- _Stored data entries_:
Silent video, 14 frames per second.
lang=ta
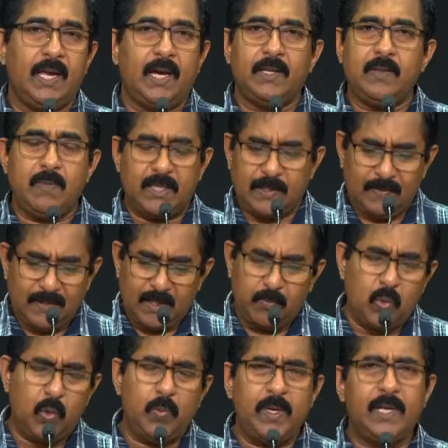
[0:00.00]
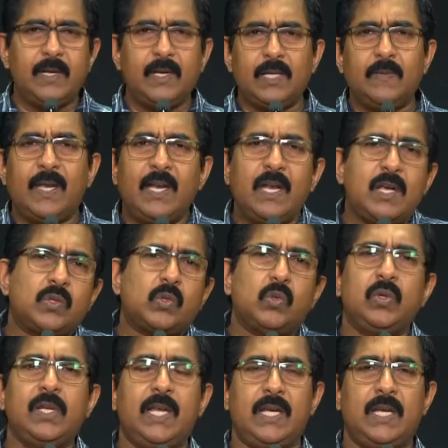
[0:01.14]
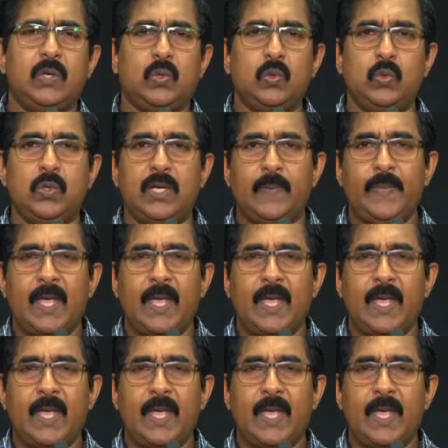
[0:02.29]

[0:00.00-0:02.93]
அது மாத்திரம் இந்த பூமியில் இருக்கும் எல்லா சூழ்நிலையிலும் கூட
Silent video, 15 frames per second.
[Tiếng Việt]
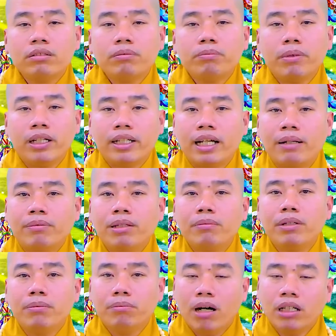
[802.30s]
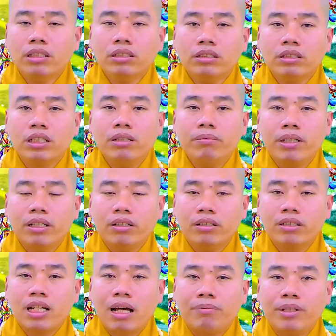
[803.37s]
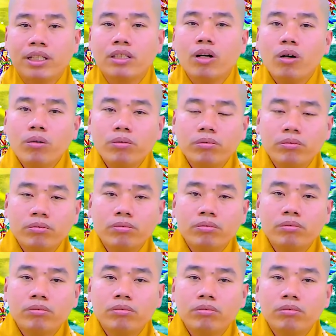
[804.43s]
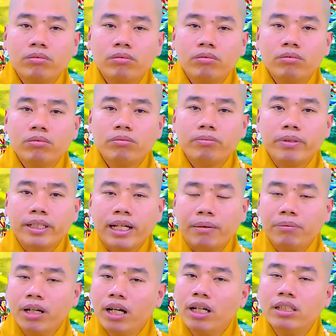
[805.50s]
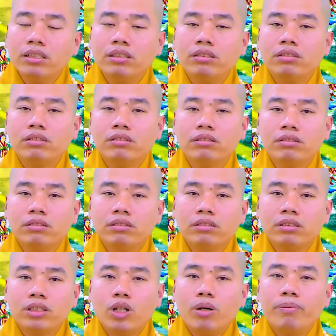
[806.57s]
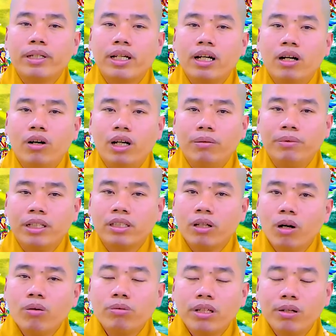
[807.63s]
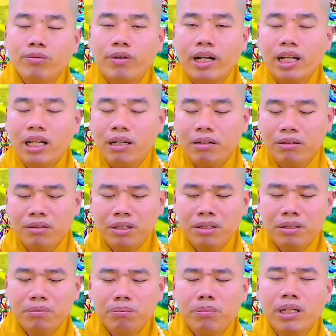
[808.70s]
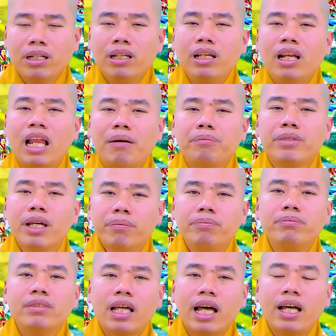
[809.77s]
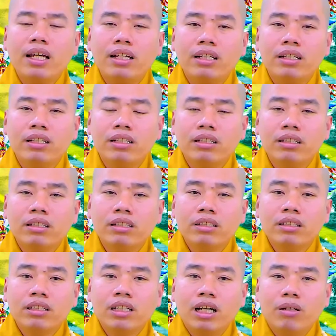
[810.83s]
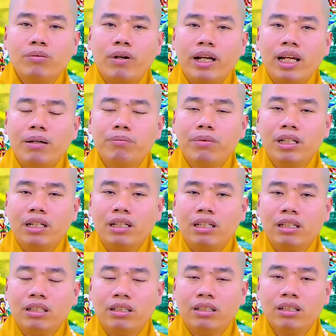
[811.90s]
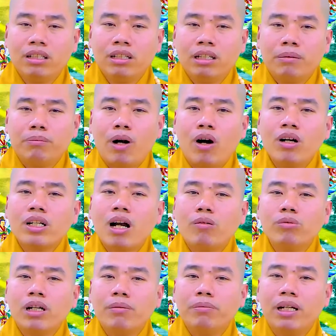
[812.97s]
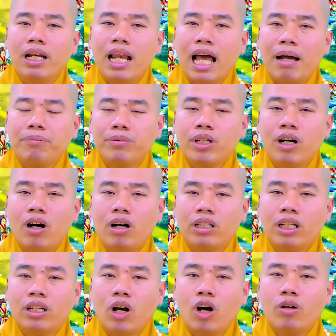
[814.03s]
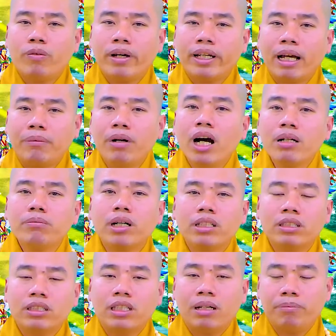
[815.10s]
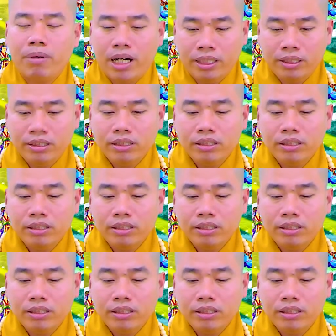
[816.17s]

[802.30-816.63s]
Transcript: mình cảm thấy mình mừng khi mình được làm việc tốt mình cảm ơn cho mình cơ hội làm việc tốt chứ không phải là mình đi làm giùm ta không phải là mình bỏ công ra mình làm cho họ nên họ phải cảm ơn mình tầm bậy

- _Work instructions_:
The entries must be repeated exactly. Leave the images out.

- _Exercise output_:
Silent video, 14 frames per second.
lang=ta
[0:00.00]
[0:01.14]
[0:02.29]

[0:00.00-0:02.93]
அது மாத்திரம் இந்த பூமியில் இருக்கும் எல்லா சூழ்நிலையிலும் கூட
Silent video, 15 frames per second.
[Tiếng Việt]
[802.30s]
[803.37s]
[804.43s]
[805.50s]
[806.57s]
[807.63s]
[808.70s]
[809.77s]
[810.83s]
[811.90s]
[812.97s]
[814.03s]
[815.10s]
[816.17s]

[802.30-816.63s]
Transcript: mình cảm thấy mình mừng khi mình được làm việc tốt mình cảm ơn cho mình cơ hội làm việc tốt chứ không phải là mình đi làm giùm ta không phải là mình bỏ công ra mình làm cho họ nên họ phải cảm ơn mình tầm bậy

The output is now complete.